Voice Mode — Speak and Listen with Hermes
Key Points
- ✓STT (speech-to-text) for voice input
- ✓TTS (text-to-speech) for spoken responses
- ✓Works on Telegram voice messages
- ✓Multiple voice engines supported
- ✓Hands-free operation
- ✓Natural conversation flow
How It Works
- 1Send a voice message on Telegram or Discord
- 2Hermes transcribes with Whisper or cloud STT
- 3Processes your request with full context
- 4Responds with synthesized speech via ElevenLabs or local TTS
Real-World Use Cases
Mobile Voice Commands
Send Hermes voice memos from your phone's Telegram. 'Add a task to check on the server deployment' or 'What's on my schedule tomorrow?' — full context, full tool access, spoken or text response as you prefer.
Dictated Content Creation
Speak your rough ideas and Hermes produces polished written output. The transcription + LLM pipeline handles filler words, rephrasing, and formatting automatically — faster than typing for long-form content.
Discord Voice Channel Assistant
Invite Hermes into a Discord voice channel for real-time voice conversations. The agent participates in the channel, responds to questions, runs skills, and provides information without anyone needing to type.
Accessibility-First Interaction
For users with limited keyboard access, voice mode provides full Hermes capability through speech alone. Every tool, skill, and automation is accessible via voice on Telegram, Discord, or CLI.
Under the Hood
Hermes voice mode connects three pipeline stages: transcription, reasoning, and synthesis. Transcription uses OpenAI Whisper by default (running locally or via API) with cloud STT options available as alternatives. Whisper's multilingual support means Hermes handles voice input in 90+ languages without configuration — you speak, it transcribes, regardless of accent or language mixing.

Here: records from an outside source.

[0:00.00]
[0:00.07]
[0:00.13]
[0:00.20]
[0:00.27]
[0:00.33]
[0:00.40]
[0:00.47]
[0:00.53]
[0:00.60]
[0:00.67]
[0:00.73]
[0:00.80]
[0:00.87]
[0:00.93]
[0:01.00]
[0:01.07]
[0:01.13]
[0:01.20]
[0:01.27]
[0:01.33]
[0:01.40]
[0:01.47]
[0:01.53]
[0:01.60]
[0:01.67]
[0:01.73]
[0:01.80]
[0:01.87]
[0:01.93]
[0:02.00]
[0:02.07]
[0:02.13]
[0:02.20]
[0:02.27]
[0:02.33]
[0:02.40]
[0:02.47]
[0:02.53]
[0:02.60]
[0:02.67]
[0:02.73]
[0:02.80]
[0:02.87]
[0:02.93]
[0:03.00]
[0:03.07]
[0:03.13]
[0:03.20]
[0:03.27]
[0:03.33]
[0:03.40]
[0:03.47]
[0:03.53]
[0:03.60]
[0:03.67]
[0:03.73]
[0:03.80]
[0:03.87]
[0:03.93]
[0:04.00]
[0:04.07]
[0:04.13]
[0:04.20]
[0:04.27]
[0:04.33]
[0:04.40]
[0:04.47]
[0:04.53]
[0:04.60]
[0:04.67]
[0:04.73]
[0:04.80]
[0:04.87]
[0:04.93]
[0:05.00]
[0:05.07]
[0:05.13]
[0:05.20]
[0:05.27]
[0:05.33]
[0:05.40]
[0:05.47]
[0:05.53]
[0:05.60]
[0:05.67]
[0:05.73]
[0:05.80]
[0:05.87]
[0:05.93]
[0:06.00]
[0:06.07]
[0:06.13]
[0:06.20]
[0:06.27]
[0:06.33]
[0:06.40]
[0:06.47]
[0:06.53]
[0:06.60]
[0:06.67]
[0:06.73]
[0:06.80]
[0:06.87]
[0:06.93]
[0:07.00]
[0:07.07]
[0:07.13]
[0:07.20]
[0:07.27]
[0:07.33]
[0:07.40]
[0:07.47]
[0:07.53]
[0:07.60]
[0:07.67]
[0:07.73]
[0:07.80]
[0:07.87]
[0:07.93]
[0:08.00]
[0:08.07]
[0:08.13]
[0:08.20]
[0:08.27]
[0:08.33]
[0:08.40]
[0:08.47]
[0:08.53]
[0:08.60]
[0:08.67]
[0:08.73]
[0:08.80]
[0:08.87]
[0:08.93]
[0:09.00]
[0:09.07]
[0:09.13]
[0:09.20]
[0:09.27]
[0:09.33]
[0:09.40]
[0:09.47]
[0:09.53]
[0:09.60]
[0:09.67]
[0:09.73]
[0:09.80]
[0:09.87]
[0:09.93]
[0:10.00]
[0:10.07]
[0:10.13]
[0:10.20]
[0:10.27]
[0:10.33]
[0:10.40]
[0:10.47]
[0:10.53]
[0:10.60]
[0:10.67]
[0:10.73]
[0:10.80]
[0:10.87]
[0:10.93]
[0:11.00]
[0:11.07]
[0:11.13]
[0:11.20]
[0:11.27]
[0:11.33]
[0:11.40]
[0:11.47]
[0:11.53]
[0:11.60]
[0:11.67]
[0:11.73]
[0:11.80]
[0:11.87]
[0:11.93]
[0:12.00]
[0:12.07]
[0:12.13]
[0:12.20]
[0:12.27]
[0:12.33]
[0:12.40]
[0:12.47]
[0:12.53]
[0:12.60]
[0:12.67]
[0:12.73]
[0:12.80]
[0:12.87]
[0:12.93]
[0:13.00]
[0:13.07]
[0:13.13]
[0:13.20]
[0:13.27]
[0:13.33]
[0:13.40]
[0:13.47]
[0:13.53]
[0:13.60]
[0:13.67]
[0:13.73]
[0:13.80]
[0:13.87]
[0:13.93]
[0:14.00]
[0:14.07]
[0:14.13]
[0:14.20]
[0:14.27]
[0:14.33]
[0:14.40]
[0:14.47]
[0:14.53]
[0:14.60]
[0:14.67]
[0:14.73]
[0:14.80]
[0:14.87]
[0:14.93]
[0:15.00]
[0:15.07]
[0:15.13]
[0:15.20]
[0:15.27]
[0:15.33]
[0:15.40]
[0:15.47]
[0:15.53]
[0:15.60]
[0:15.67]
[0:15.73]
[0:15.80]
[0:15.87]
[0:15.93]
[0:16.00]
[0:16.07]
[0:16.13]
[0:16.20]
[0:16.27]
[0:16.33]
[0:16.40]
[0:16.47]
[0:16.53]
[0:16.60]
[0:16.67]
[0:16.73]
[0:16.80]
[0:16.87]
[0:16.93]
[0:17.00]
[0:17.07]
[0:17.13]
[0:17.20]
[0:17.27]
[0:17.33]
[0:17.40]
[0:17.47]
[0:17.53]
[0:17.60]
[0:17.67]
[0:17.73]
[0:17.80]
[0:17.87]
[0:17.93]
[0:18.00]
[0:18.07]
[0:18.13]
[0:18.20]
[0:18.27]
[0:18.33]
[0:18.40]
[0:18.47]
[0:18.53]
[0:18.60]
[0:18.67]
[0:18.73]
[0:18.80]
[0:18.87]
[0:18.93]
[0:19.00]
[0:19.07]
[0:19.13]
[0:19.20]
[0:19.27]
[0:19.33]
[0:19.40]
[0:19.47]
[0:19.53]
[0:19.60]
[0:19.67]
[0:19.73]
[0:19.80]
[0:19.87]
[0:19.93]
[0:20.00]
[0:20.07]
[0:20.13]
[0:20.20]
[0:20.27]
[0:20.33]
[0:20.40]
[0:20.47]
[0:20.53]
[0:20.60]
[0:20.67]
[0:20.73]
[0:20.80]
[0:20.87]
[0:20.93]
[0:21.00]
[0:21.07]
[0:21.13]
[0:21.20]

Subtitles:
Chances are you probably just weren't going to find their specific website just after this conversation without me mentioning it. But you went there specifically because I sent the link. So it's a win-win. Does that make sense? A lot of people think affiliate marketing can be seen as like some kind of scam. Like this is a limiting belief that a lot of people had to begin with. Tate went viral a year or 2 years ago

The transcribed text flows into the standard Hermes reasoning pipeline with full access to memory, tools, and skills. This is the key distinction from simple voice assistants: Hermes isn't just answering trivia, it's executing multi-step workflows in response to voice commands. 'Check the deployment logs and tell me if anything failed overnight' triggers real tool calls — SSH, log parsing, analysis — not a web search.
Speech synthesis uses ElevenLabs for natural-sounding output with configurable voice profiles, or local TTS engines for fully offline operation. Response length is automatically adjusted for voice delivery — Hermes knows that reading a 500-word analysis aloud is not useful, so it provides a spoken summary with the full text available as follow-up. On Telegram, voice responses are delivered as audio files; on Discord VC, they're streamed directly into the voice channel in real time.